The decline curve is critical for understanding and optimizing the financial implications of well placement, pad design, and completions designs. However, the direct impact of engineering decisions on the parameters which govern the decline curve remains an open question. Here, we engage in a multi-basin machine learning approach, aimed at describing how operational decisions affect each Arps equation parameter, for each fluid phase in production. We find that completions designs have the largest effect on initial production, whereas interwell spacing is more influential for observed decline rates. The importance of geologic features tend to vary per fluid stream, with clay volume being particularly important for oil production, and water saturation for water.
The decline curve is one of the most important elements of the oil and gas industry. It is a tool that allows engineers to forecast oil, gas, and water production quickly and is critical for defining the rate of revenue and cash flow for upstream participants. Therefore, understanding and predicting its shape using the Arps framework can help producers constrain critical top and bottom line business metrics (Walsh and Lake 2003).
It is known that typical values for Arps equation parameters vary across basins and across fluid windows. There have also been studies that analyze differences to reservoir responses to completion designs, but these are typically described in terms of changes in EUR, or in terms of percent uplift / downlift at a given production day (e.g. Cross et al. 2020). The effect of completions designs – and their interactions with reservoir characteristics – on descriptions of decline curves is an open question with direct applications to financial planning, pad design, and cross-basin well analogues.

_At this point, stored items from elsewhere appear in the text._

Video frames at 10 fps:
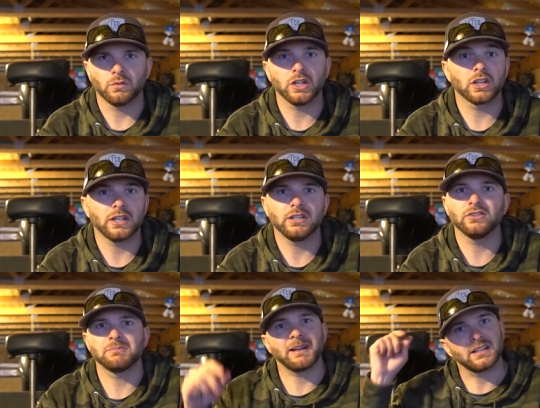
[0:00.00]
what you're going to do
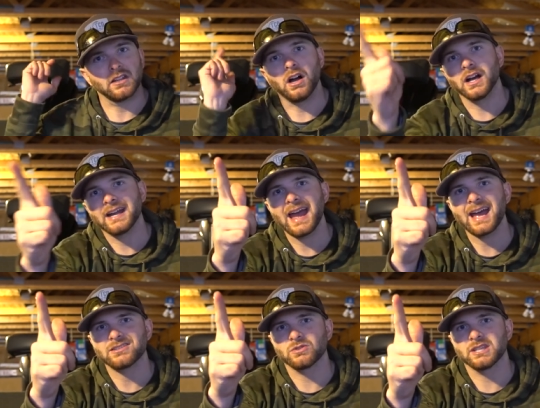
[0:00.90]
is make a long
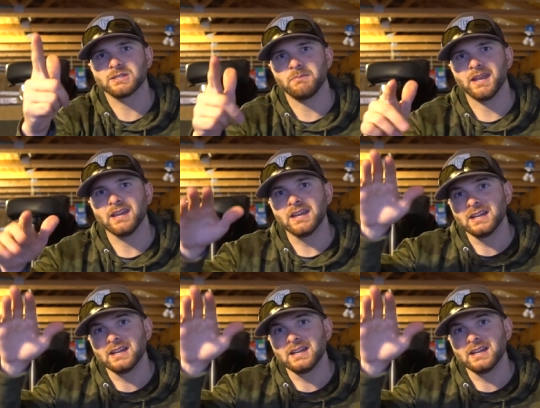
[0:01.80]
cast with this bait,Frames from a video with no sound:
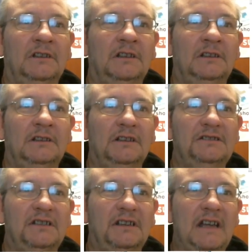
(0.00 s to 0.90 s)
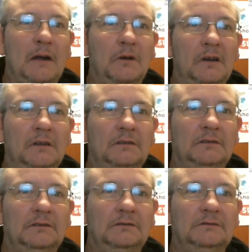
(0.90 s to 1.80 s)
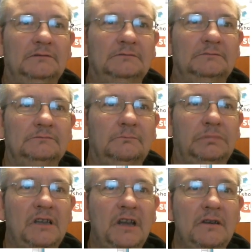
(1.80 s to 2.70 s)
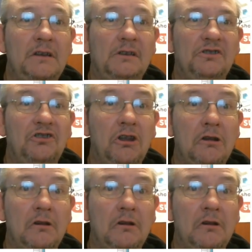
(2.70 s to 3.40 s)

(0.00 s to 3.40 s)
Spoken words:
Is it the Gower Peninsula?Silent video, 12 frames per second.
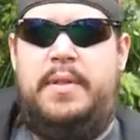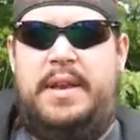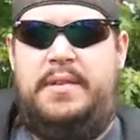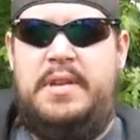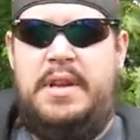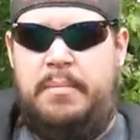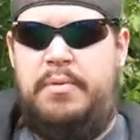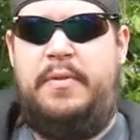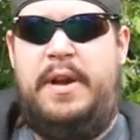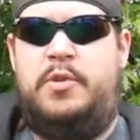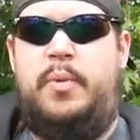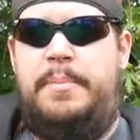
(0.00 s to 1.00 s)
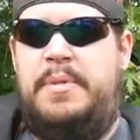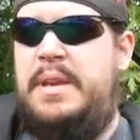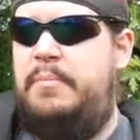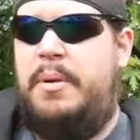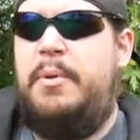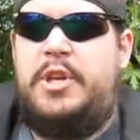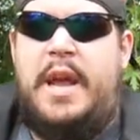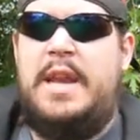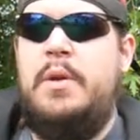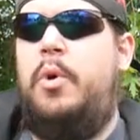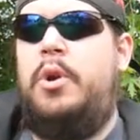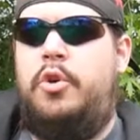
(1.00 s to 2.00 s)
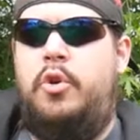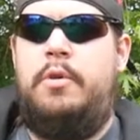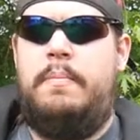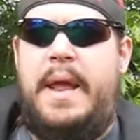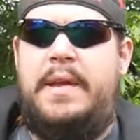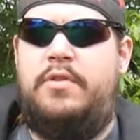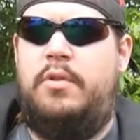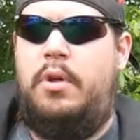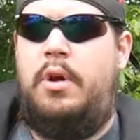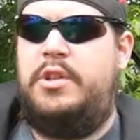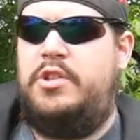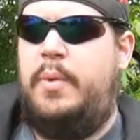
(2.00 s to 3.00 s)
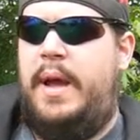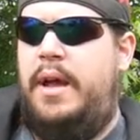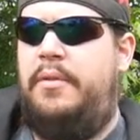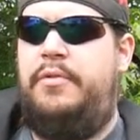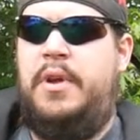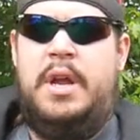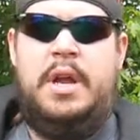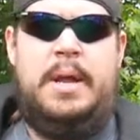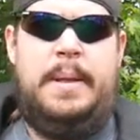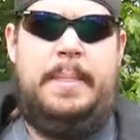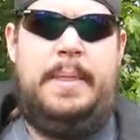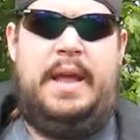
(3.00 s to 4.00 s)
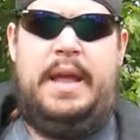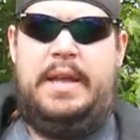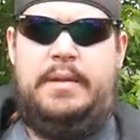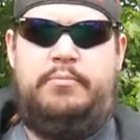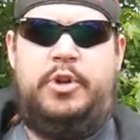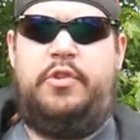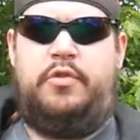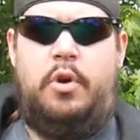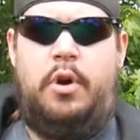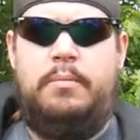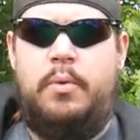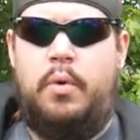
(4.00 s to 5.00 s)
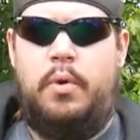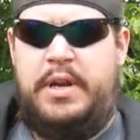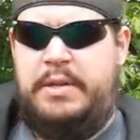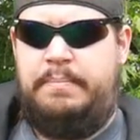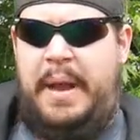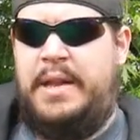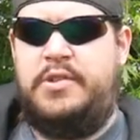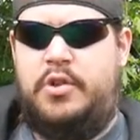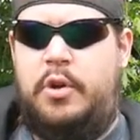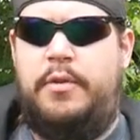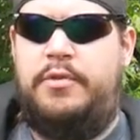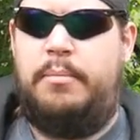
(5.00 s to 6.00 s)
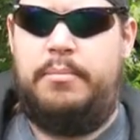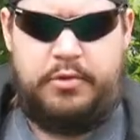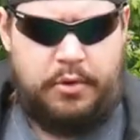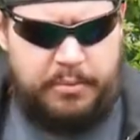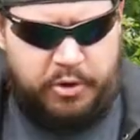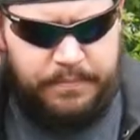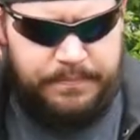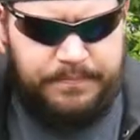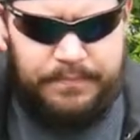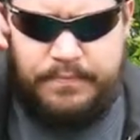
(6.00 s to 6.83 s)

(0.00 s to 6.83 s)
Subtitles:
That is an improvised weapon that pretty much anyone could make so long as you have a jigsaw or a bandsaw of some description.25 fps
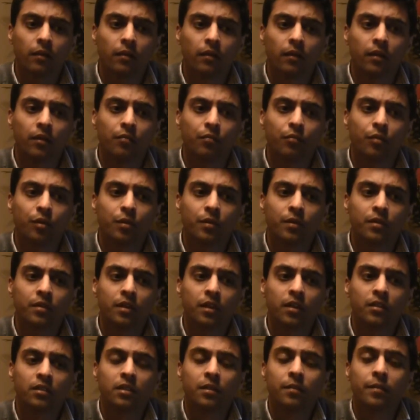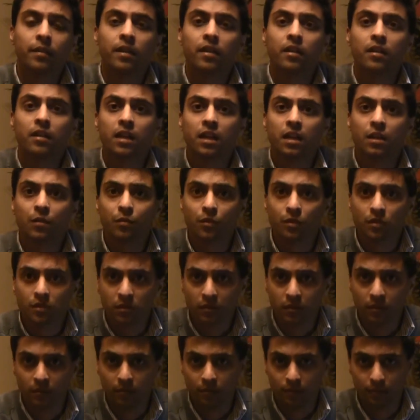if Muhammad Sallallahu Alaihi Wasallam indeed
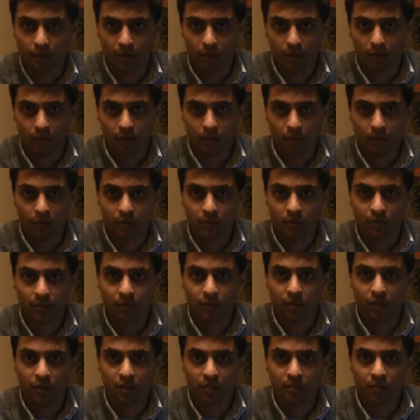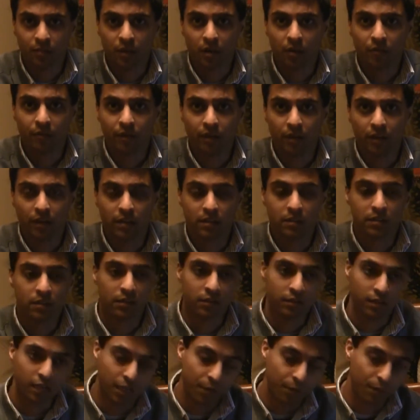was a false prophet as
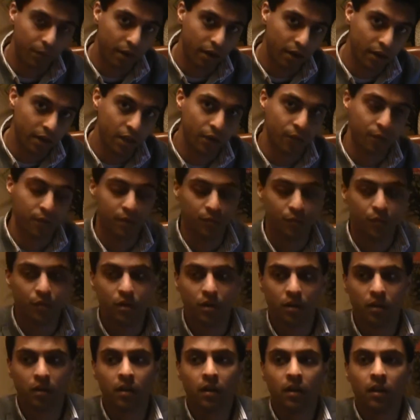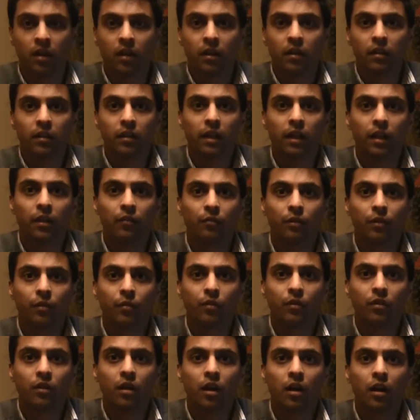claimed by David Wood, then we
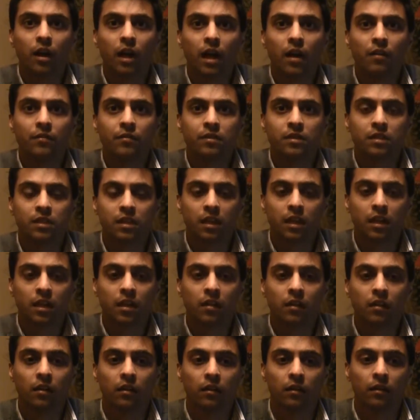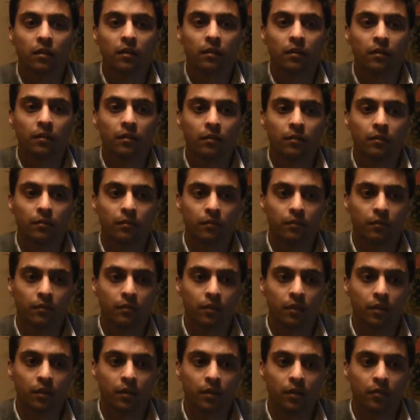would not have seen
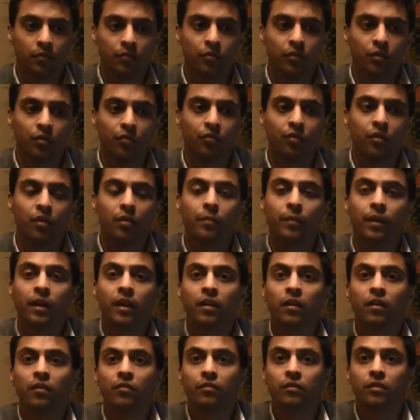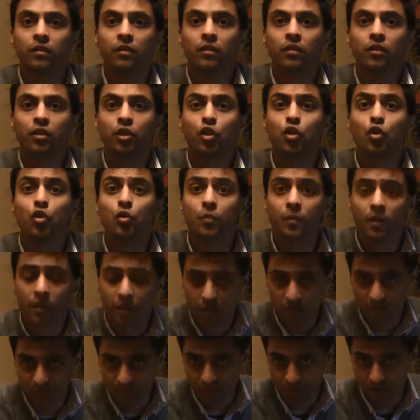the fulfillment of the
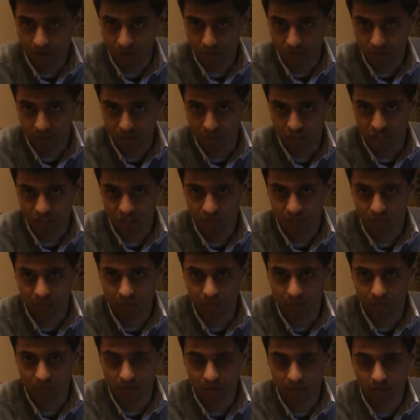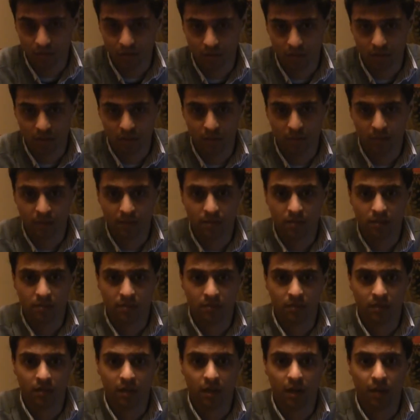numerous prophecies of Muhammad Sallallahu Alaihi Wasallam as
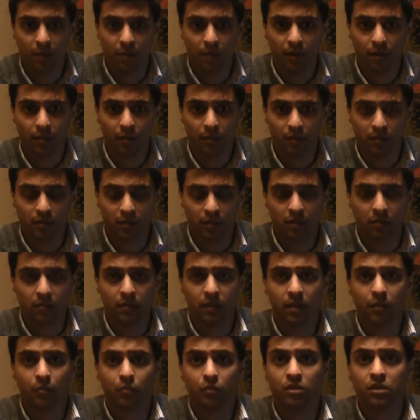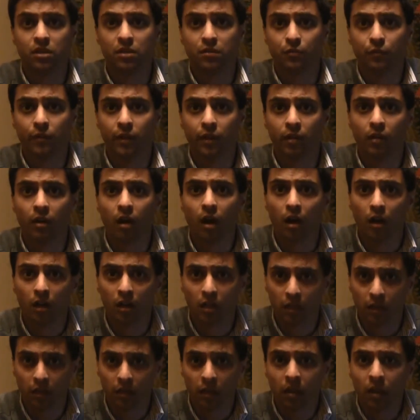described by Muhammad Sallallahu Alaihi Wasallam, that Muslims will
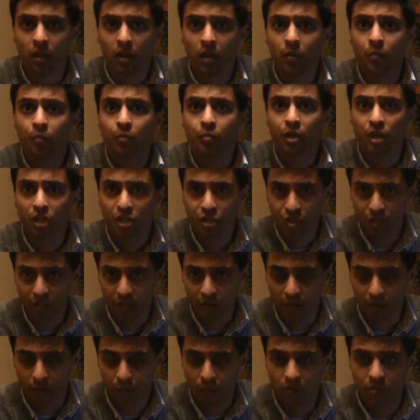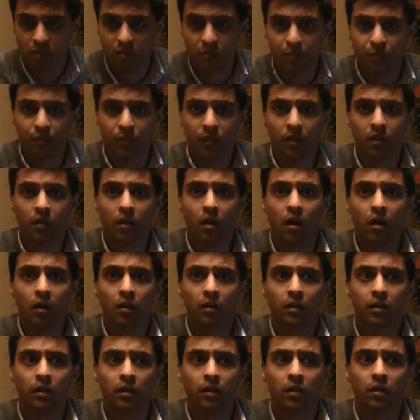conquer Persia, Muslims will
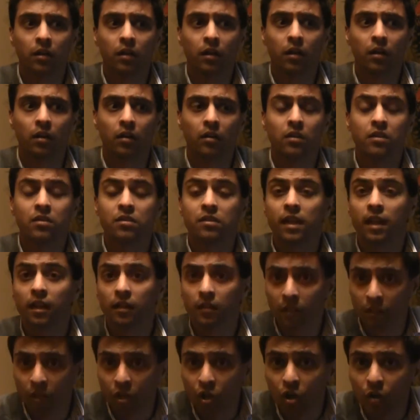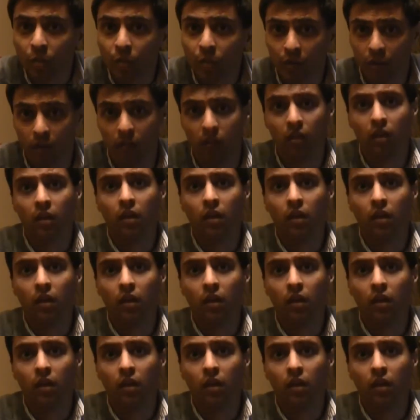conquer Constantinople,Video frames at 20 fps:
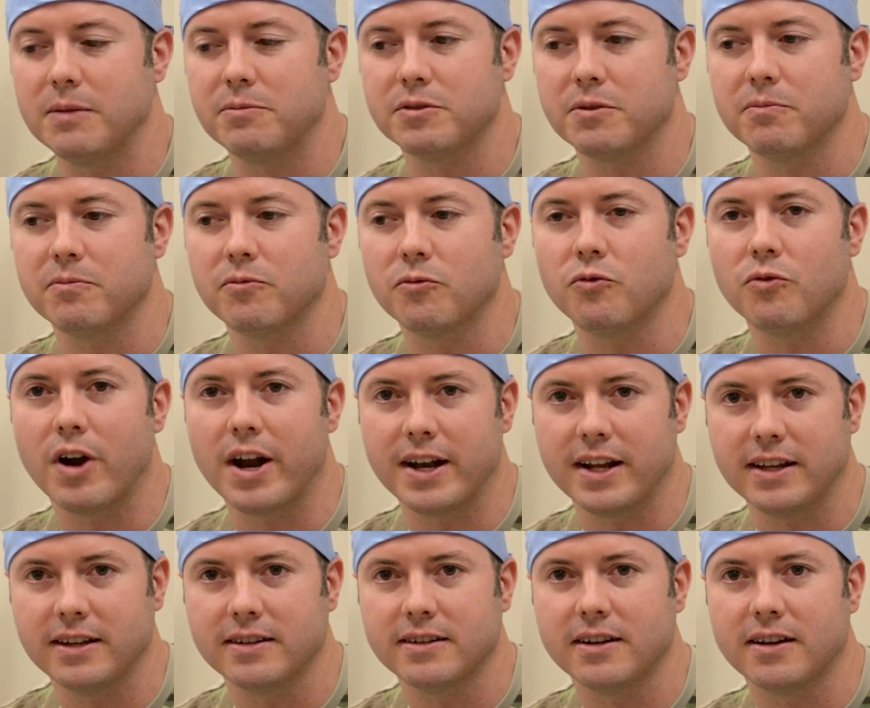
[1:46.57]
keeps them
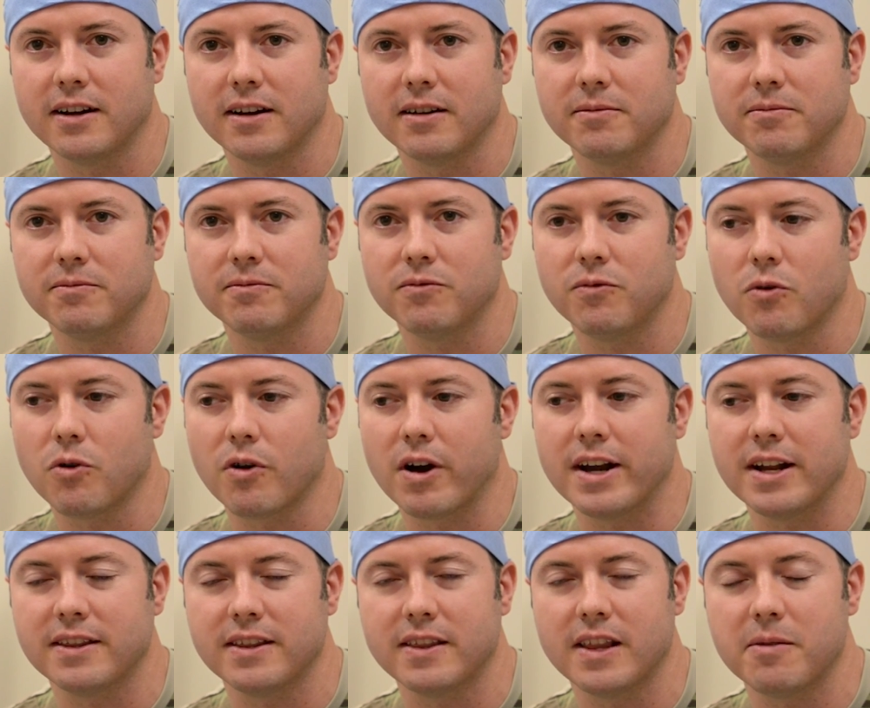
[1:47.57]
ready um, for
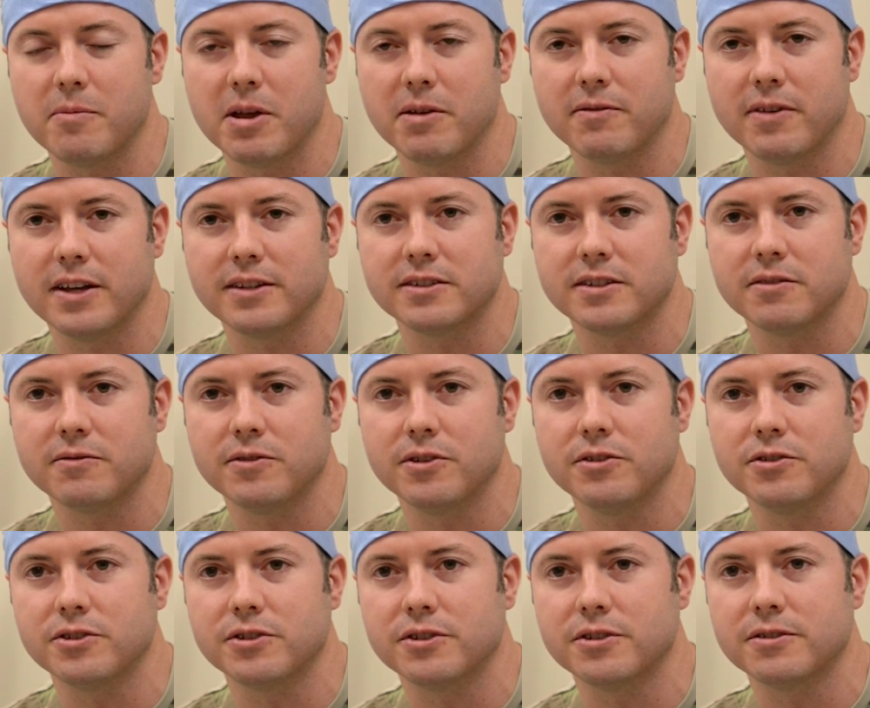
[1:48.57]
anything they may face in the
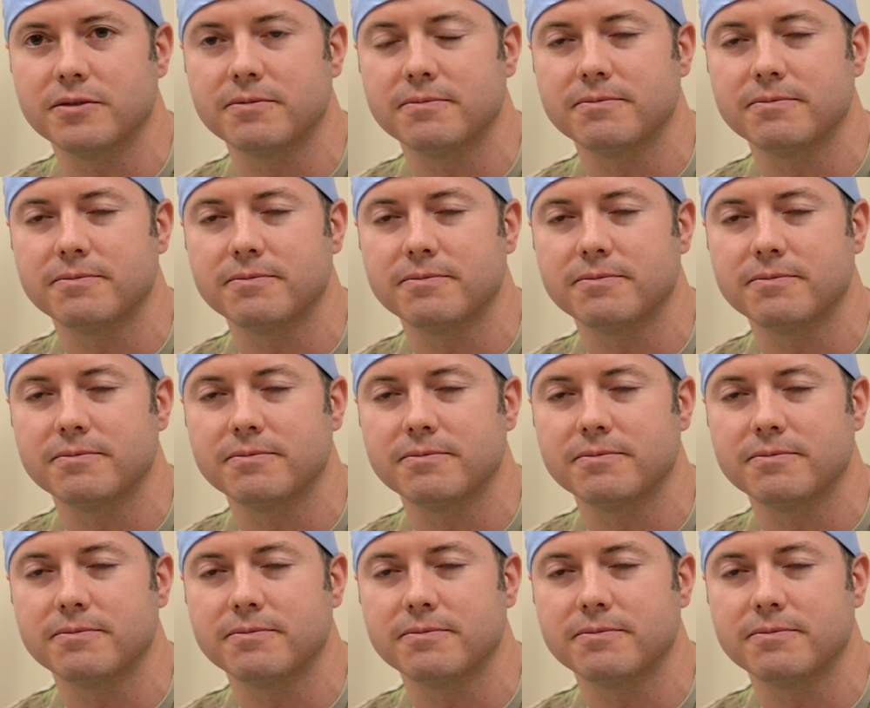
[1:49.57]
future.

This study uses machine learning to explore which engineering and subsurface features/variables most influence each of the Arps parameter values. We accomplish this by training a multitarget tree-based ensemble to predict Arps equation parameters directly from completion design, pad design, and geology. We then evaluate model explanations for predictions using Shapley values to determine which features have the greatest positive or negative impact on each equation parameter. Secondarily, we are interested in assessing the generalizability of these results across basins, so we repeat the analysis in both the Midland and Williston basins where both the geology and development practices differ.